The Wall Street Journal recently reported that Unions spend more money on politics than is commonly assumed. The article’s authors cite “a little known set of reports to the Labor Department” that require national and local unions to disclose their political spending.
The reports are never explicitly named in the article, but many financial documents are available to view on the Department of Labor’s website. Unfortunately, the labor department does not appear to provide for bulk data downloads, or make the files easy to save or share.
The reports have their origins in the Labor Management Reporting and Disclosure Act. The nascent transparency law, passed in 1959 as a response to labor union corruption, instituted financial reporting requirements on unions for the first time.
In 2005 the Department of Labor revised rules related to the LMRDA and required unions to disclose even more information. Notably, they now have to report the money that they spend on political activities and lobbying directly to the Department of Labor.
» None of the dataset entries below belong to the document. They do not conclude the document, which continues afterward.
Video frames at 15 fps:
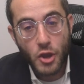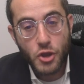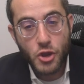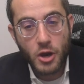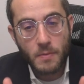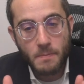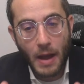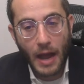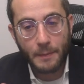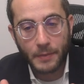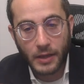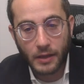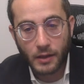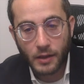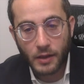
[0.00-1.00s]
your
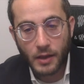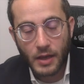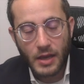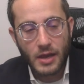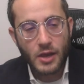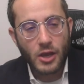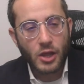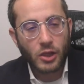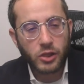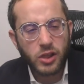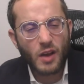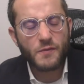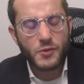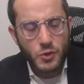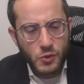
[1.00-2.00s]
mommy
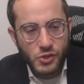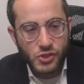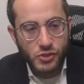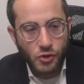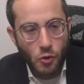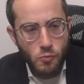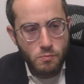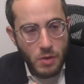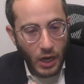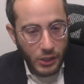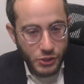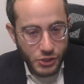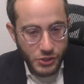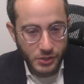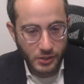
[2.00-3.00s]
loved you so
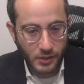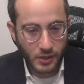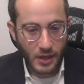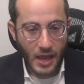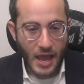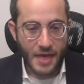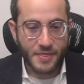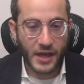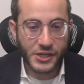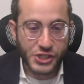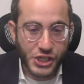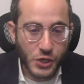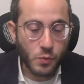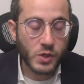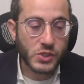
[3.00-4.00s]
much that
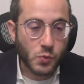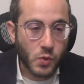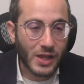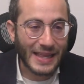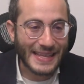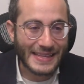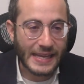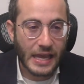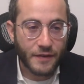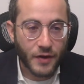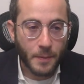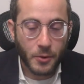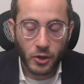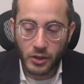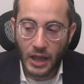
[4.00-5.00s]
she was willing to give
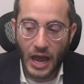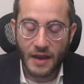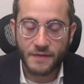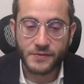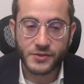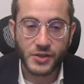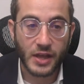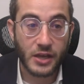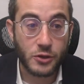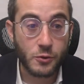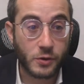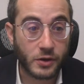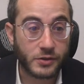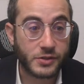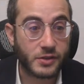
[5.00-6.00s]
up her life so that you
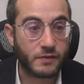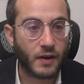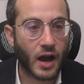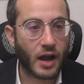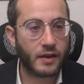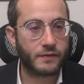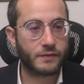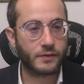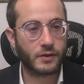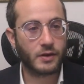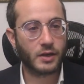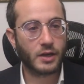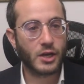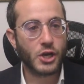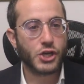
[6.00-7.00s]
could survive.
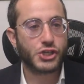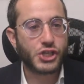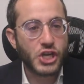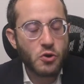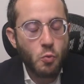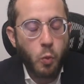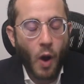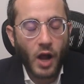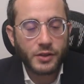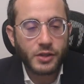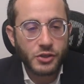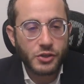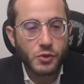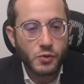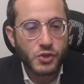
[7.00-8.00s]
She
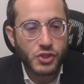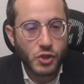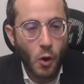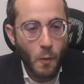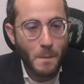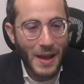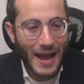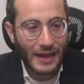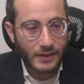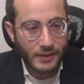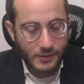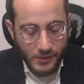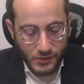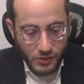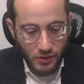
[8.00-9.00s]
wanted you so badly
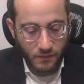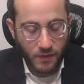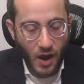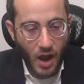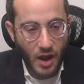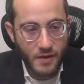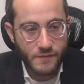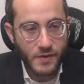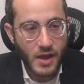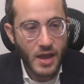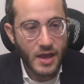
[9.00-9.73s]
to survive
Like corporations, unions report money that they spend using their Political Action Committees to the Federal Election Commission. The FEC was created to enforce the Federal Election Campaign Act. It collects and regulates campaign finance information from candidates, PACs and political parties. Many outside organizations also track money in politics.
The DoL reports cover a much wider range of activity. For example, according to the Wall Street Journal unions now have to report their spending on everything from polling and voter contact “to bratwursts to feed Wisconsin workers protesting at the state capitol last year.”
The article’s authors posit that this previously unheralded spending could help labor provide a “stronger counterweight than commonly realized to ‘Super PACs’.” But, they acknowledge that corporations are not covered by any corresponding disclosure requirements.